Reunited with jockey Gary Stevens for the Derby, the tandem made their way to the starting gates in front of 144,110, the second largest crowd to make the journey to Churchill Downs at the time. Once the field sprang away from the gates, Stevens would put his mount into perfect position, just trailing the pace. Tracking the leaders throughout the race until the top of the stretch, Stevens then called upon Thunder Gulch, who responded with a thunderous move, flying under the wire a two-length winner in a time of 2:01 1/5, tied for the 6th fastest time. When the duo passed the finish, Gary Stevens stood up and raised his crop into the air, saying “This is for you Mark”, dedicating his victory to his friend and publicist Mark Kaufman who had suffered a heart attack, passing away a few days prior to the race.
The Derby win by Thunder Gulch was the second for the combo of Lukas and Stevens, who teamed up for the roses in 1988 with Winning Colors.

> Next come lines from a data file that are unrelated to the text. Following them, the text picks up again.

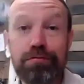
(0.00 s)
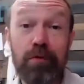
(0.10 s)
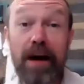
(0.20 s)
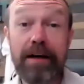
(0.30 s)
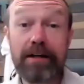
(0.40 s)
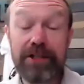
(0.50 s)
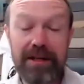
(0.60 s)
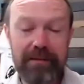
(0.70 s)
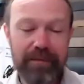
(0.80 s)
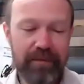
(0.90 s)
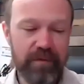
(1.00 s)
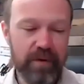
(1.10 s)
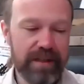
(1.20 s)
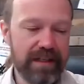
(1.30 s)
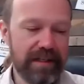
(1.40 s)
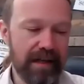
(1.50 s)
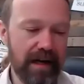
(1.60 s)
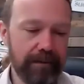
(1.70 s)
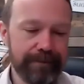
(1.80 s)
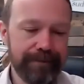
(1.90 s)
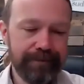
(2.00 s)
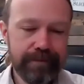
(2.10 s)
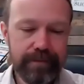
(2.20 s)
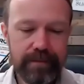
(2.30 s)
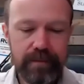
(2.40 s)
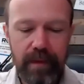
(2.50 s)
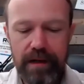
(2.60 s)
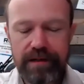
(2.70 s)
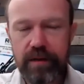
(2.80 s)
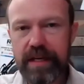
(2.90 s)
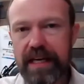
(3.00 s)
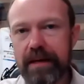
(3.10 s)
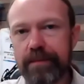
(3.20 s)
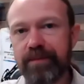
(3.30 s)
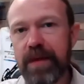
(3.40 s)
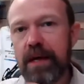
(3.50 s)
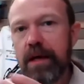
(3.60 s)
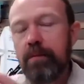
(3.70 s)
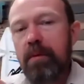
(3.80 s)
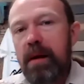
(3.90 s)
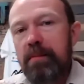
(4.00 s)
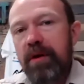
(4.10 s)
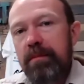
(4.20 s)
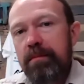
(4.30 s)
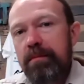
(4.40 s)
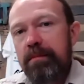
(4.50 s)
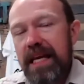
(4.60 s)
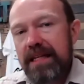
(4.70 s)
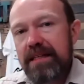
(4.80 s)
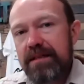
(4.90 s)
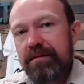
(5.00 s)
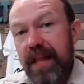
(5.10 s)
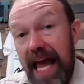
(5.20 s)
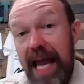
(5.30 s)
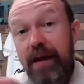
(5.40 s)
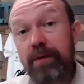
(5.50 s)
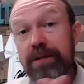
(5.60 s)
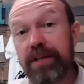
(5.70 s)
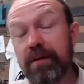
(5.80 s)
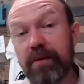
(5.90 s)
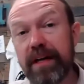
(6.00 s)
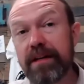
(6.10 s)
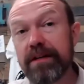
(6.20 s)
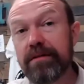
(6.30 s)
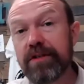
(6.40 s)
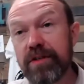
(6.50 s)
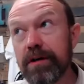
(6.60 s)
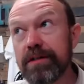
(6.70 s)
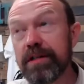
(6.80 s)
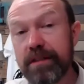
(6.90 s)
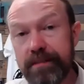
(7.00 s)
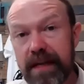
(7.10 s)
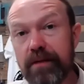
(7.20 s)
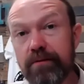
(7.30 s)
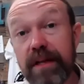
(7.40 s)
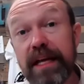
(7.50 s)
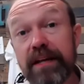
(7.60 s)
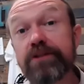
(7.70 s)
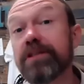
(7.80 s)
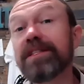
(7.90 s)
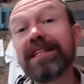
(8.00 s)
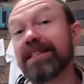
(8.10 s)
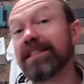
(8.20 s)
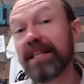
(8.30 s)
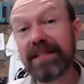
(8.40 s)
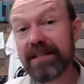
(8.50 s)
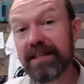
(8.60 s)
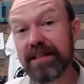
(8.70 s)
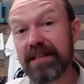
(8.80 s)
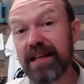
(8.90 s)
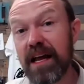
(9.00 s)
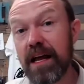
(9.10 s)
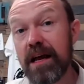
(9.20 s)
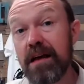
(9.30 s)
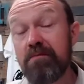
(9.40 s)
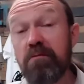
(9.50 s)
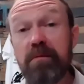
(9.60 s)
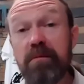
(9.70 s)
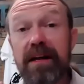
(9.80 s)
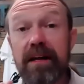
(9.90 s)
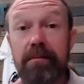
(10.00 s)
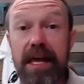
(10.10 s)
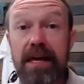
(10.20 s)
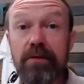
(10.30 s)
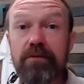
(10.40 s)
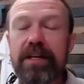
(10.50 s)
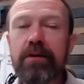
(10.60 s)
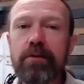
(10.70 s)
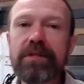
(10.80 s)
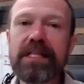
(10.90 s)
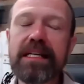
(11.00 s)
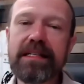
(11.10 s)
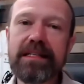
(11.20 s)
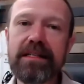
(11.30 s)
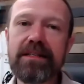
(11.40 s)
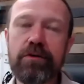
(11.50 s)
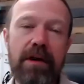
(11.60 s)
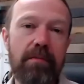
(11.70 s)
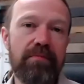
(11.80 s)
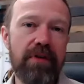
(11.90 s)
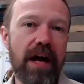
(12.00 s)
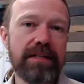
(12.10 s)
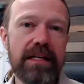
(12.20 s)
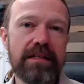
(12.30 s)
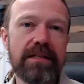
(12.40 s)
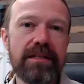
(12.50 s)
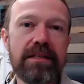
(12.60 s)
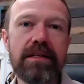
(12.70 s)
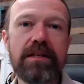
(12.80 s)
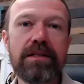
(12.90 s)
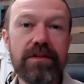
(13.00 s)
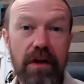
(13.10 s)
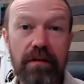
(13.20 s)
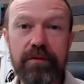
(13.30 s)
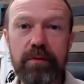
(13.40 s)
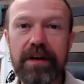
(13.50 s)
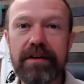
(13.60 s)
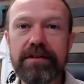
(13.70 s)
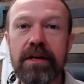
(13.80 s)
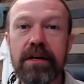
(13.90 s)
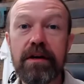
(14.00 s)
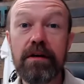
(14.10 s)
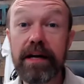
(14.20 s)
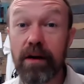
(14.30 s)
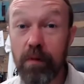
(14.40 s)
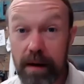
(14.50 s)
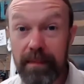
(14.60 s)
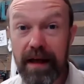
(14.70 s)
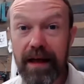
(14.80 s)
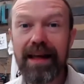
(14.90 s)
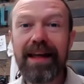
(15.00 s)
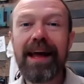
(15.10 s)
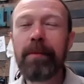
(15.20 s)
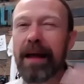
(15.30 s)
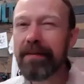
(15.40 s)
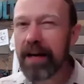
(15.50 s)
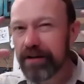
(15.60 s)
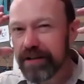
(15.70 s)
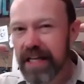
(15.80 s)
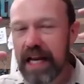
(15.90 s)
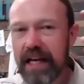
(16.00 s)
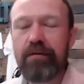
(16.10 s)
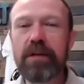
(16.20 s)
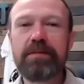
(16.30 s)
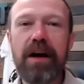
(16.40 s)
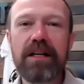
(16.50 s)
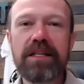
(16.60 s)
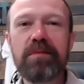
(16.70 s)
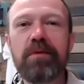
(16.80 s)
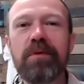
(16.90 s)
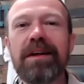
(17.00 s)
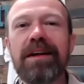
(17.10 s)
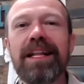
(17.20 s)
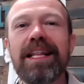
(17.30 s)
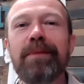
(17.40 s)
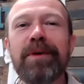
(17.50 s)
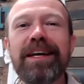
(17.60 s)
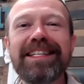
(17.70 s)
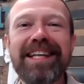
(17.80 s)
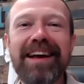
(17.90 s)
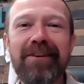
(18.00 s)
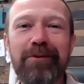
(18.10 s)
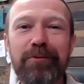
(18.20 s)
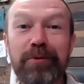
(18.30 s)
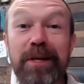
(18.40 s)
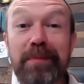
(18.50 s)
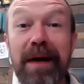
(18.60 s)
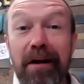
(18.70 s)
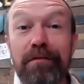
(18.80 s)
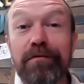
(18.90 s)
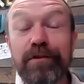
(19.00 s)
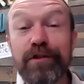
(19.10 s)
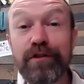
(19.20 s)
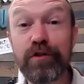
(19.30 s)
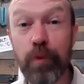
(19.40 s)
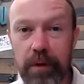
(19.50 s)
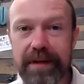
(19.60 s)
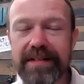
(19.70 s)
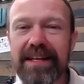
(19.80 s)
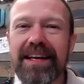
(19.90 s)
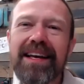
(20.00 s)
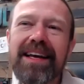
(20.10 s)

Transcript: rocket ship for this design. So again, when we put pieces of language in, we can start to speak really interesting sentences. When we can make really cool sentences around processes, softwares, or equipment, and we have an understanding of what's possible, then we can tell really powerful stories.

He was also the first to win from the 16 post position and the youngest to win behind Northern Dancer who was foaled 4 days later than that of Thunder Gulch, on May 27th. Sent to Baltimore along with Timber Country and Serena’s Song, who won the Black-Eyed Susan, Thunder Gulch finished third, less than a length behind his winning stablemate in the mile and 3/16 Preakness. With the Belmont next, Timber Country was the expected favorite, though he came down with a fever and was withdrawn from contention. Thunder Gulch didn’t disappoint his connections, snatching the lead from the pace-setter Star Standard to win the mile and a half contest by 2 lengths, starting a four race win streak. His Derby and Belmont win, paired with Timber Country’s Preakness, made D. Wayne Lukas the first trainer to win all three races with two different horses.

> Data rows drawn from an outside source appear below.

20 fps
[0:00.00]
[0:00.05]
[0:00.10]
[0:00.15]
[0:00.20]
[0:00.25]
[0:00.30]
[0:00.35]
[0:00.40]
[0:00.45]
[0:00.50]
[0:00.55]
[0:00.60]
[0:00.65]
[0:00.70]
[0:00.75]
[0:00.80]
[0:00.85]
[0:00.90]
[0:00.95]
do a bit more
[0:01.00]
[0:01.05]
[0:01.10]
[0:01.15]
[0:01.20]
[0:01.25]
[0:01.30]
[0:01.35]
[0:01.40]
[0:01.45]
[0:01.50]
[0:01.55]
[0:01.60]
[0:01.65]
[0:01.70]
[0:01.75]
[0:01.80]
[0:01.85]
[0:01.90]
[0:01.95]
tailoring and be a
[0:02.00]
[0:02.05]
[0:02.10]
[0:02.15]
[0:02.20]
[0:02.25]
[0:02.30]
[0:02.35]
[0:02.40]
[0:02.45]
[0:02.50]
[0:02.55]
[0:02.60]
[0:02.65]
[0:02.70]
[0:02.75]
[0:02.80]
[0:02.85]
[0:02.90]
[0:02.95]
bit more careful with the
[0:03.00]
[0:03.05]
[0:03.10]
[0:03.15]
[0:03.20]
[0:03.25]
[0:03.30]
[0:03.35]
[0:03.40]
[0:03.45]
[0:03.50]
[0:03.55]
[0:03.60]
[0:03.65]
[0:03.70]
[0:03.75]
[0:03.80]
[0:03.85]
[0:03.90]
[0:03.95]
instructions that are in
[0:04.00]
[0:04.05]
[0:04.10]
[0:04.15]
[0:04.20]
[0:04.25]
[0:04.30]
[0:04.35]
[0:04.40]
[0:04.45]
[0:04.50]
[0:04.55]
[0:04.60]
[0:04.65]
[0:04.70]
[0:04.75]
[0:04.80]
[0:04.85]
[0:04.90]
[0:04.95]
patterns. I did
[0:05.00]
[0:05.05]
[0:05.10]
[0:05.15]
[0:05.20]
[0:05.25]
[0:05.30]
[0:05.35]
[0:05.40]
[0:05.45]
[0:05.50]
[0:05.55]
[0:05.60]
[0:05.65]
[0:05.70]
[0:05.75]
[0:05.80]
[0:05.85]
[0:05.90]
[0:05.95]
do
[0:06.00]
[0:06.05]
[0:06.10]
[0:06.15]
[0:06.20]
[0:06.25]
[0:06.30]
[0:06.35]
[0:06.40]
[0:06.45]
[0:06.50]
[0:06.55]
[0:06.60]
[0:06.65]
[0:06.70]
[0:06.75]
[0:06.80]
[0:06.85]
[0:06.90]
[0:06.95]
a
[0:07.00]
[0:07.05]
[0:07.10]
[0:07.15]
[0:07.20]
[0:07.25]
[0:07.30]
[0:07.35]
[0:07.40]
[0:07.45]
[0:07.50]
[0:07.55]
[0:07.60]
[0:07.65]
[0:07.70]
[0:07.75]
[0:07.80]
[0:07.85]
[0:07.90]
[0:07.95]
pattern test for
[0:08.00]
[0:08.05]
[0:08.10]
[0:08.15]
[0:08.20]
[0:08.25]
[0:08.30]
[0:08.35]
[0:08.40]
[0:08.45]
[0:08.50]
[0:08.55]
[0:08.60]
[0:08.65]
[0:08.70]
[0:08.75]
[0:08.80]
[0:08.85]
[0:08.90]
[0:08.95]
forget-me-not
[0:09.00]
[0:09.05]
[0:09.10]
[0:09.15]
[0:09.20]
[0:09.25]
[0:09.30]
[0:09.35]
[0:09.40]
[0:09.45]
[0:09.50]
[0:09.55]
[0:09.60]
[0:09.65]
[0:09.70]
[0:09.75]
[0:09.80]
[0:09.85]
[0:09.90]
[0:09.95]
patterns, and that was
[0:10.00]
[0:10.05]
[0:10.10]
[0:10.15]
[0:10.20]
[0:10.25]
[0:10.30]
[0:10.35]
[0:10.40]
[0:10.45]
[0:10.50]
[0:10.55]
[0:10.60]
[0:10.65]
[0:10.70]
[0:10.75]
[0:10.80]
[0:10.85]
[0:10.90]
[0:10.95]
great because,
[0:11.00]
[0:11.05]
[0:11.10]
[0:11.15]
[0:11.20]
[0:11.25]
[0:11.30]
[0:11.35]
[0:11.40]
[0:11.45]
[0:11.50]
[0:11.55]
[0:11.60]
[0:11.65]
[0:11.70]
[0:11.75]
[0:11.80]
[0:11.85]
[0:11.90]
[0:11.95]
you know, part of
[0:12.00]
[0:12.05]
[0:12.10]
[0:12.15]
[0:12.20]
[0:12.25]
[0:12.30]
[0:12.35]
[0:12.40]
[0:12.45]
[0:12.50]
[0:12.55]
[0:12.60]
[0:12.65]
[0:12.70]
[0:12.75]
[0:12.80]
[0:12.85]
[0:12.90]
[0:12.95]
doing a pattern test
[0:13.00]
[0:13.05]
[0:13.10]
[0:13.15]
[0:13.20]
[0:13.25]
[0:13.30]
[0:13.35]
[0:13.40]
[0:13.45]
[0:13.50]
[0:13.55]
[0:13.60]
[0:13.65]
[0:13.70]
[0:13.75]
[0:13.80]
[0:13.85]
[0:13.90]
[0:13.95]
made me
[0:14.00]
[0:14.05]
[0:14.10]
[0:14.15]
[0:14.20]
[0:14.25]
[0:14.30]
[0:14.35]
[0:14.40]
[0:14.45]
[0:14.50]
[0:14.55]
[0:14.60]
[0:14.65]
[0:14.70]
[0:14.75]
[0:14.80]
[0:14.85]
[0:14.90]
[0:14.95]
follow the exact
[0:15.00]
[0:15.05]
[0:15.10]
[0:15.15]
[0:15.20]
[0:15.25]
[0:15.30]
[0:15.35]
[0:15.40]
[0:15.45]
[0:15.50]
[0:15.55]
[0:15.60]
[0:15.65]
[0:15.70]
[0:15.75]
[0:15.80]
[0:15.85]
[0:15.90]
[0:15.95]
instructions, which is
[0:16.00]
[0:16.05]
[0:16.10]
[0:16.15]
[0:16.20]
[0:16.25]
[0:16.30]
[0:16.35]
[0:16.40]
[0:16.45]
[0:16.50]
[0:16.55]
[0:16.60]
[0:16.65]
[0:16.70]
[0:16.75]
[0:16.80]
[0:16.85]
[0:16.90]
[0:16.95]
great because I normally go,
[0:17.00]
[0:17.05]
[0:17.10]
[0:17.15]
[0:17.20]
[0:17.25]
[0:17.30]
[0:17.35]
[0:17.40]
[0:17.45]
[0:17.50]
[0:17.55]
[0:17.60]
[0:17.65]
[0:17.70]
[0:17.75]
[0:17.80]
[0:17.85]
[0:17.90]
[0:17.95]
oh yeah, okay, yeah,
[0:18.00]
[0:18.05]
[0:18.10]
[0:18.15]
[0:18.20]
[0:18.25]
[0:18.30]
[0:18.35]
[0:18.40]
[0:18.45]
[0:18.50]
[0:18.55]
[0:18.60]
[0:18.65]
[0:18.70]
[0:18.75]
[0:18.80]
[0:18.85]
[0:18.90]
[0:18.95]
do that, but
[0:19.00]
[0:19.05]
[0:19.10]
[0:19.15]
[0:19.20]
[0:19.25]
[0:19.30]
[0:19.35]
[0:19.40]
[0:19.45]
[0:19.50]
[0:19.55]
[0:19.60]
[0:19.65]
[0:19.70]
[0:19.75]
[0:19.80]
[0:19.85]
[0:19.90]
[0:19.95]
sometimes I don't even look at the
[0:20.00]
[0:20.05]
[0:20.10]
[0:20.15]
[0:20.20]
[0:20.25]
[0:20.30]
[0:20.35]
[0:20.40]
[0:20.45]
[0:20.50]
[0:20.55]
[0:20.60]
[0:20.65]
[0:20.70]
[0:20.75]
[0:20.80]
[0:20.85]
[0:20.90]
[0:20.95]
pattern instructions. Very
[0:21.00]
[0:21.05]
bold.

Thunder Gulch’s first start after the Belmont was on July 23rd, when he won the 1 1/8 mile Swaps by 2 lengths. Shipping back to the east coast, the stout-hearted chestnut won the Travers following a bad break, finishing in front of Pyramid Peak by 4½, becoming the first horse since Shut Out in 1942 to win the Derby, Belmont, and Travers. His final win came in the Turfway Park Kentucky Cup Classic which he won by a length over older horses.
In what would be his last race, Thunder Gulch was entered into the Jockey Club Gold Cup against the great Cigar. Over a muddy track, he placed an uncharacteristic 5th. Walking back to the barn, the colt was fine; however, as he was cooling out he began to seem uncomfortable. Alerting the vet, once they had x-rays the cause of his poor showing became apparent; he had cracked his left front cannon bone. The injury was one that he could have returned from, though Tabor felt he had nothing left to prove and decided to retire the colt to his Kentucky farm division, Ashford Stud.
Standing his first season in 1996, the 1995 3YO Champion remained at the farm until he passed of old age in 2018. After he was pensioned in 2015, Thunder Gulch became a companion of sorts for the newly retired American Pharoah, helping him to adjust to the quieter life of a stallion. Thunder Gulch was a successful sire, siring several graded stakes winners, as well as 3YO Champion and Horse of the Year, Point Given.